Gradient Accumulation [+ code in PyTorch]

Open-Source Internship opportunity by OpenGenus for programmers. Apply now.

Gradient Accumulation is an optimization technique that is used for training large Neural Networks on GPU and help reduce memory requirements and resolve Out-of-Memory OOM errors while training. We have explained the concept along with Pytorch code.

Table of contents:

Background on training Neural Networks
What is the problem in this training process?
Gradient Accumulation
Gradient Accumulation in Pytorch
Properties of Gradient Accumulation
Concluding Note

Following table summarizes the concept of Gradient Accumulation:


Point	Gradient Accumulation
What is it?	It is an optimization technique to reduce memory requirements in training Neural Networks on GPU.
Used in:	Training phase of Neural Networks
Basic Idea	Split batch into smaller batches and add up loss gradient without updation.
Issued solved	Out Of Memory (OOM) error while training Neural Network on GPU.
Inventors	Joeri R. Hermans, Gerasimos Spanakis and Rico Möckel
Inventor Affiliation	Liège University, Belgium and Maastricht University, The Netherlands
Designed	2017
Published in	JMLR: Workshop and Conference Proceedings
Weight update formula with Gradient Accumulation

Background on training Neural Networks

Following is the general process of training a Neural Network on GPU:

We train a Neural Network on a training dataset and use a fixed batch size which represents the size of a random sample of the training dataset to be used for training.
We select a random sample of batch size B.
Neural Network undergoes forward pass using the current sample and generates predictions.
The generated prediction is compared with the actual result and the difference/ loss is computed. Different optimizers are used in this process such as SGD or Adam Optimizer.
The gradient of the loss is calculated with respect to all parameters (such as weights and bias) of the Neural Network during the backward pass and the parameters are updated based on the calculated gradient. Another parameter is used known as learning rate (LR) which determines the rate of update in the parameters.

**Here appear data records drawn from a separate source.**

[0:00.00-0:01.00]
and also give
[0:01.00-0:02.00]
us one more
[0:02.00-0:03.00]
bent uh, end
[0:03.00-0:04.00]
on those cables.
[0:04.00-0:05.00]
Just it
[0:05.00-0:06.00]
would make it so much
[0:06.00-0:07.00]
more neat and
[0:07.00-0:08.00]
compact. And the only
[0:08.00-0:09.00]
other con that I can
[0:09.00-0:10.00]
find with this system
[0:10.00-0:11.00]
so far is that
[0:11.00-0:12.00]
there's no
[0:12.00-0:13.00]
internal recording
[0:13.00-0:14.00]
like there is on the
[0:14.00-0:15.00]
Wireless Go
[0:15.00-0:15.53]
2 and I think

The formula of updating the parameters is as follows:

weight-update-formula

Figure 1: Weight Update Formula for SGD

The formula is for SGD optimizer. The exact formula will depend on the optimizer you use but the steps will remain the same.

What is the problem in this training process?

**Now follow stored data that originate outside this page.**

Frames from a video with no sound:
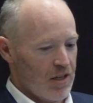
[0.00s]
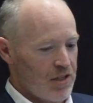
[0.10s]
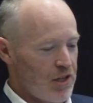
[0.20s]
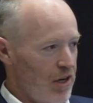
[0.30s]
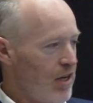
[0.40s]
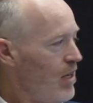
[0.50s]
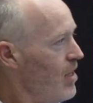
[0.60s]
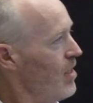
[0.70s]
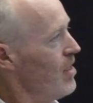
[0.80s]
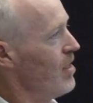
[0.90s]
So
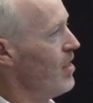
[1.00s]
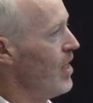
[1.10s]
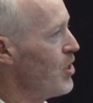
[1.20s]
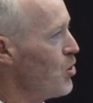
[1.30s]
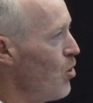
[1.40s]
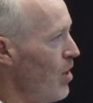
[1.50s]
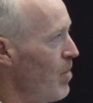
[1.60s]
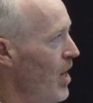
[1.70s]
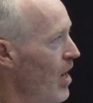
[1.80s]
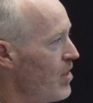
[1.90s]
let's talk
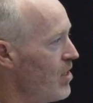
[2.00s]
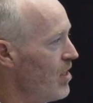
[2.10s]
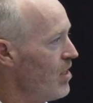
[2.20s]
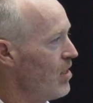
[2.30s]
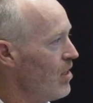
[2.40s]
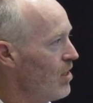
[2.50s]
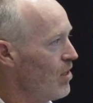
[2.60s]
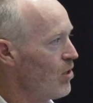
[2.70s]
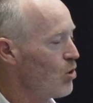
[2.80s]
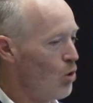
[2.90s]
about
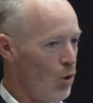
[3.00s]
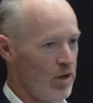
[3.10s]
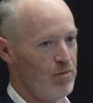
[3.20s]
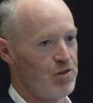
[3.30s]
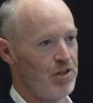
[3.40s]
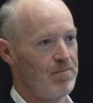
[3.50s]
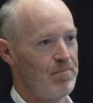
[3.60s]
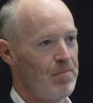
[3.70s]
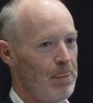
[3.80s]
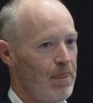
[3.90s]
core imagery.
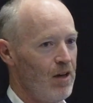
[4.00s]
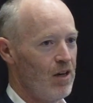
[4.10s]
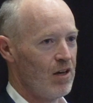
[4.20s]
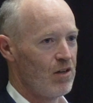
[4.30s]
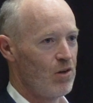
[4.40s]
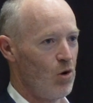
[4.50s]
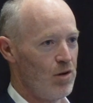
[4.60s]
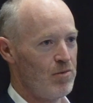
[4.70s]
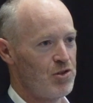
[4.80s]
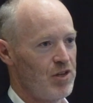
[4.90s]
Core
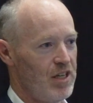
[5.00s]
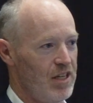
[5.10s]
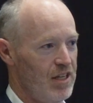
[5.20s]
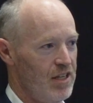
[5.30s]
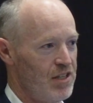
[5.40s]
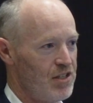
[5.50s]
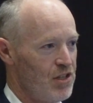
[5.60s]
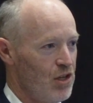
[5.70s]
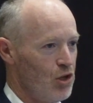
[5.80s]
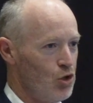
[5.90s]
imagery
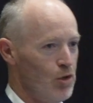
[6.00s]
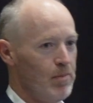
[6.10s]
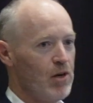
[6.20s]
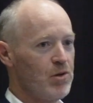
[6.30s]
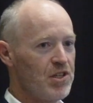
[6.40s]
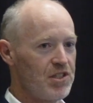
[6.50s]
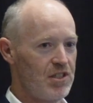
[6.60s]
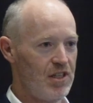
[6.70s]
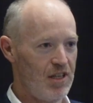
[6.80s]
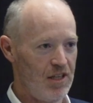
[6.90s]
is
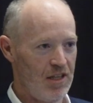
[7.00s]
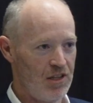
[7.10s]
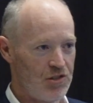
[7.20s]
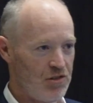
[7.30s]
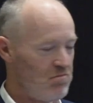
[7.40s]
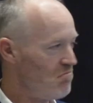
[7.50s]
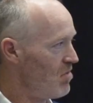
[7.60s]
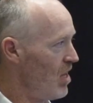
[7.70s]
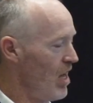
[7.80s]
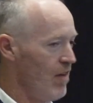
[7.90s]
ubiquitous in the industry.
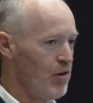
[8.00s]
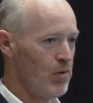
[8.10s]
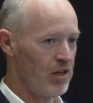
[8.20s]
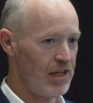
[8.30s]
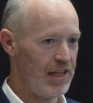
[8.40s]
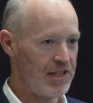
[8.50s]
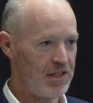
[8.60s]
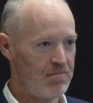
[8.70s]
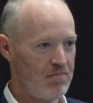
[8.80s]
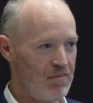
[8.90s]
Everyone collects
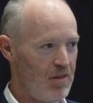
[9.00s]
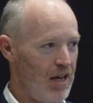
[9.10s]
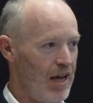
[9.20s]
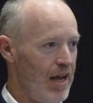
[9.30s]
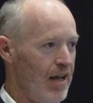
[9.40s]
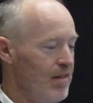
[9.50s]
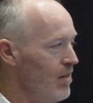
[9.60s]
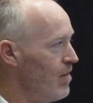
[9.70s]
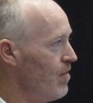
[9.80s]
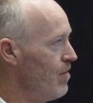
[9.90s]
it,
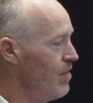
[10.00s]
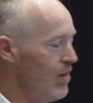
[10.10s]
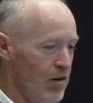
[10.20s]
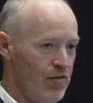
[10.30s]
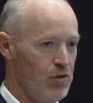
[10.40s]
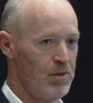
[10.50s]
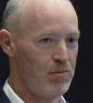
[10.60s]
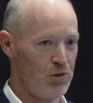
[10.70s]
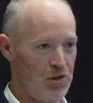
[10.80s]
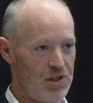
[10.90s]
and very few
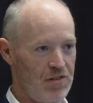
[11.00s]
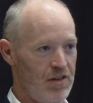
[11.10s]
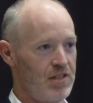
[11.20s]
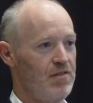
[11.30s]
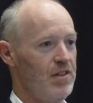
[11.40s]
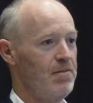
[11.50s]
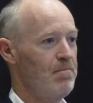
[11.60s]
people use it effectively.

The problem is the batch size.

Neural Networks are growing in size and for Image based applications, the dataset involve high resolution images which are memory intensive as well. GPUs have limited memory due to which depending on the GPU you are using, the training process may fail if you use a higher batch size than supported by your GPU.

If can be that a batch size of 8 will be the maximum limit of your GPU. Yes, training is possible in this case but it will consume a significant amount of time as smaller batch sizes will require more iterations to cover the training dataset and maintain overall accuracy.

One of the optimizations developed to address this issue is known as "Gradient Accumulation".

Gradient Accumulation

Gradient Accumulation is an optimization technique for training a Neural Network to address the large memory requirement issue. This technique is applicable for every loss function including SGD and Adam Optimizer.

The steps are:

Original batch size is B which gives Out Of Memory (OOM) error while training on GPU.
The batch size B is split into N smaller batches each with B/N size. The size (B/N) works fine on the GPU system.
The evaluation, loss computation and calculation of loss gradient of each batch is done without updating the parameters.
The loss gradient of each batch is added up.
After processing all small batches, the parameters are updated based on the added up loss gradient.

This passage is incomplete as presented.